Here it is described briefly how to make MOPAC COSMO result files.

The simplest way is to use AMSinput. Draw the molecule using AMSinput, and save the .ams file. Select Right Panel → MOPAC → Solvation method → COSMO-CRS. Select 362 for NSPA. Press Run to run the MOPAC calculation. A .coskf file will be saved that can be used as input in COSMO-RS calculations.

In AMS2019 AMSinput uses the MOPAC engine, which is part of the AMS driver. Note that this is different than in AMS2018 and before. In the Atoms block key in the AMS driver part of the input one puts the coordinates of the molecule. The main input keys for the AMS driver and the MOPAC engine are:

$AMSBIN/ams << eor
Task GeometryOptimization
System
    Atoms
       ....
    End
End

Engine MOPAC
    Solvation
        Enabled Yes
        NSPA 362
        Solvent
            Name CRS
        End
    End
EndEngine

eor

The use of the solvent CRS makes the MOPAC engine to create a .cos file, which is converted to a .coskf file by $AMSBIN/cosmo2kf

cosmo2kf file.cos file.coskf

Note that this is automatically done if one uses AMSinput.

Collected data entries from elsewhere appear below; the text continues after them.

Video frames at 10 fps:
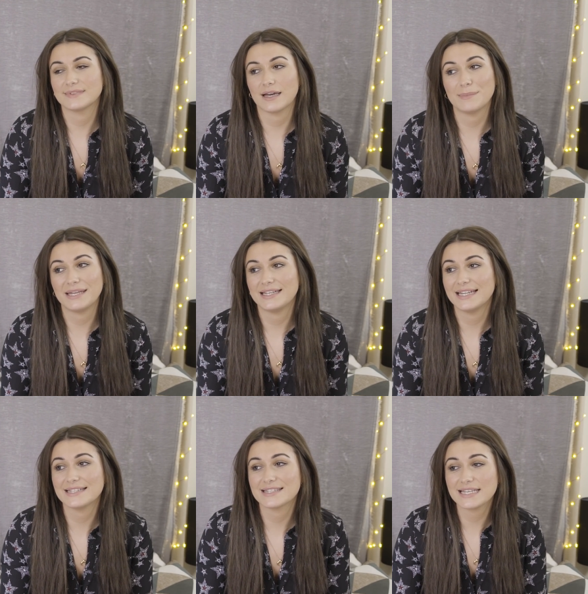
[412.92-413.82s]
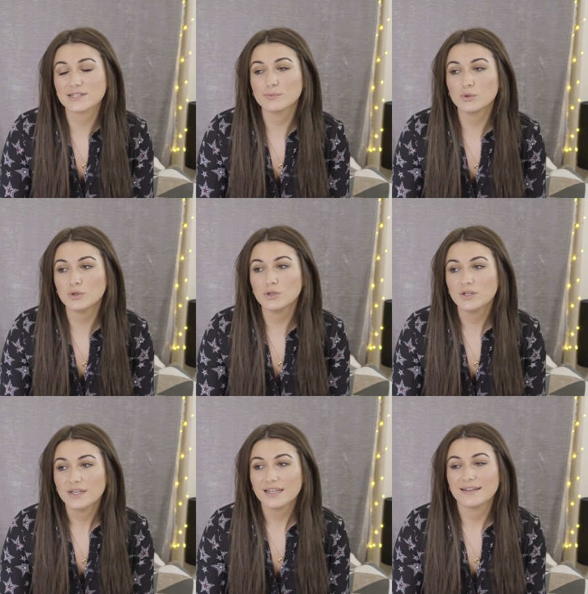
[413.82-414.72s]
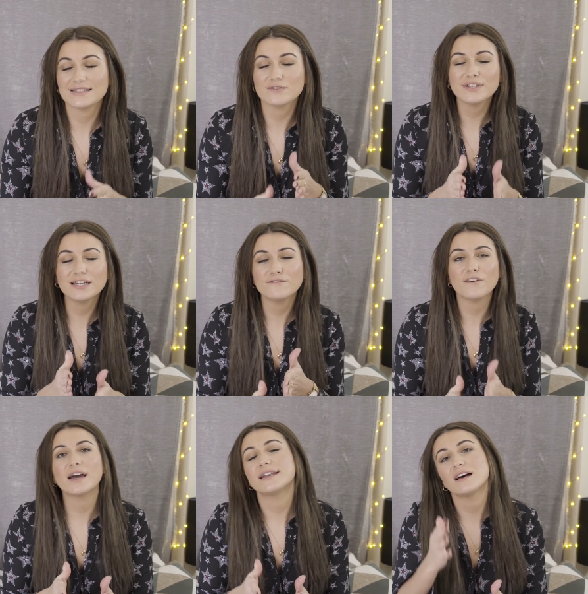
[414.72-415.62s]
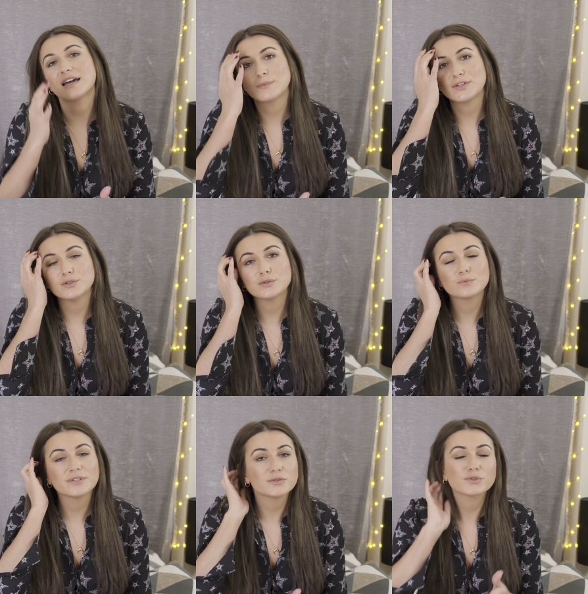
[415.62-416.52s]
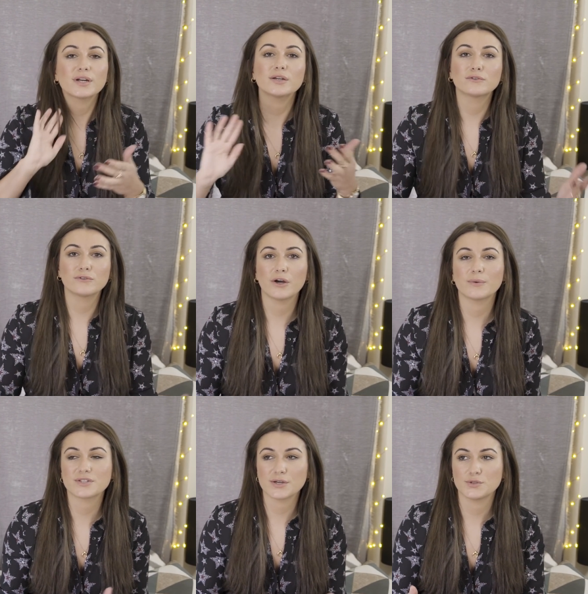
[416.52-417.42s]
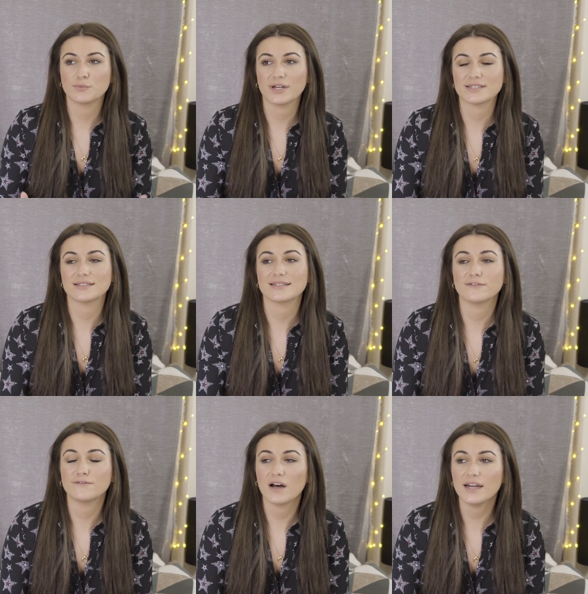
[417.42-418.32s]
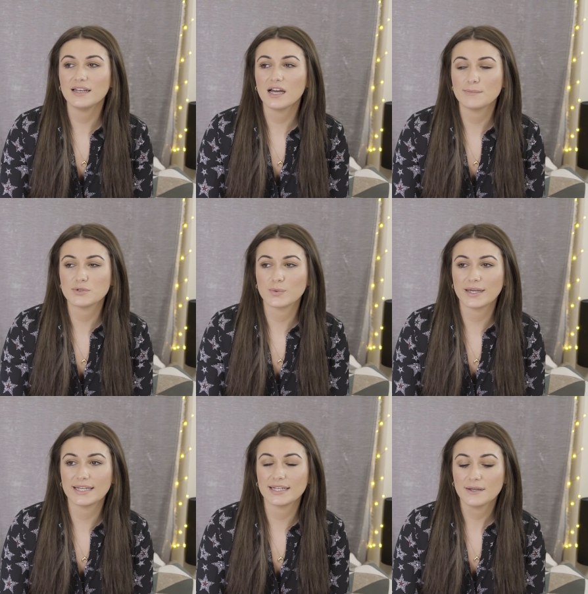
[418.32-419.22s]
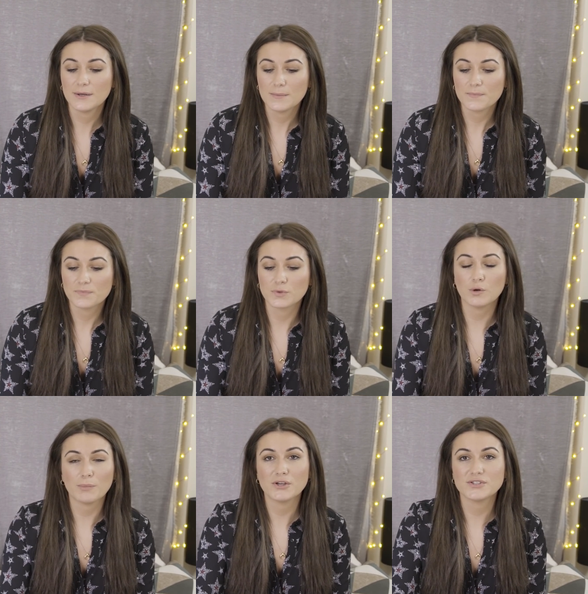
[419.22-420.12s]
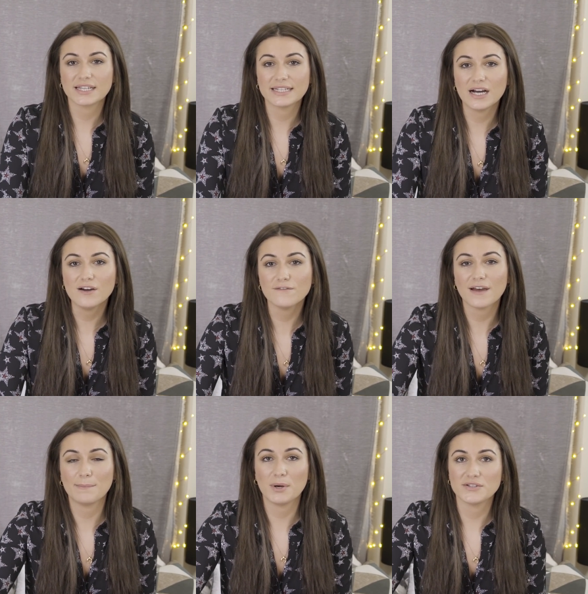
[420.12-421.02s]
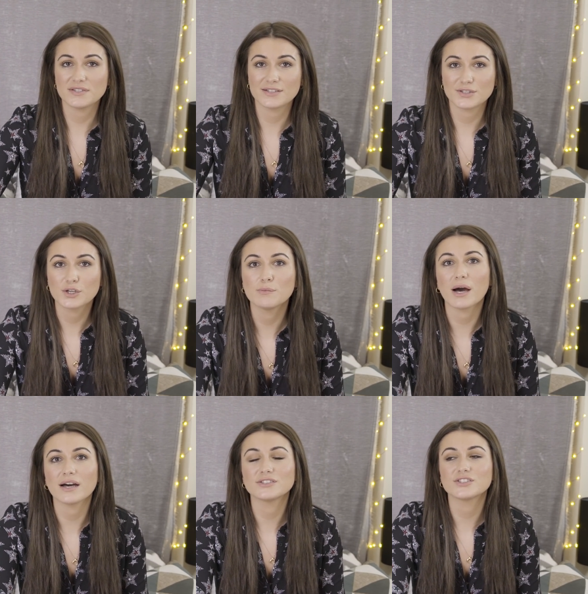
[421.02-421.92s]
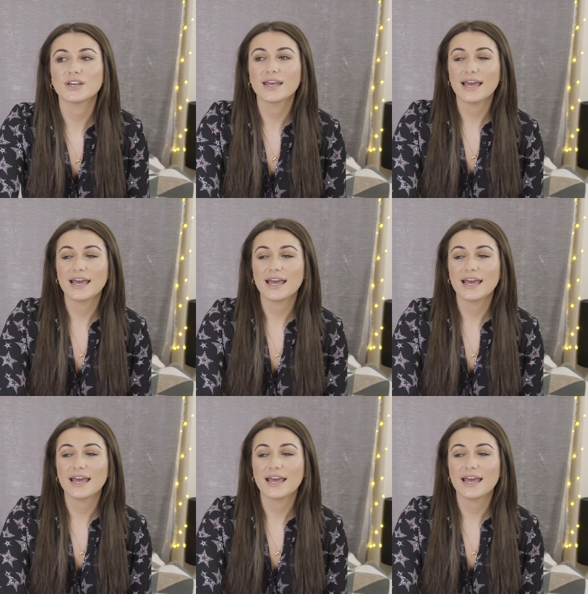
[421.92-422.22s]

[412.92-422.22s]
I mean, it's more, there's a really fine line when you're trying to grow a social presence. There's a fine line between not posting enough and posting too much.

Compared to the default ADF COSMO-RS values a few COSMO-RS parameters were reoptimized for MOPAC PM6 COSMO result files to improve the calculation of a number of partition coefficients, when compared to experimental values. Note that MOPAC is a semi-empirical quantum chemistry program, whereas ADF is based on density functional theory (DFT). Thus the MOPAC COSMO result files will not be of the same quality as the ADF COSMO result files.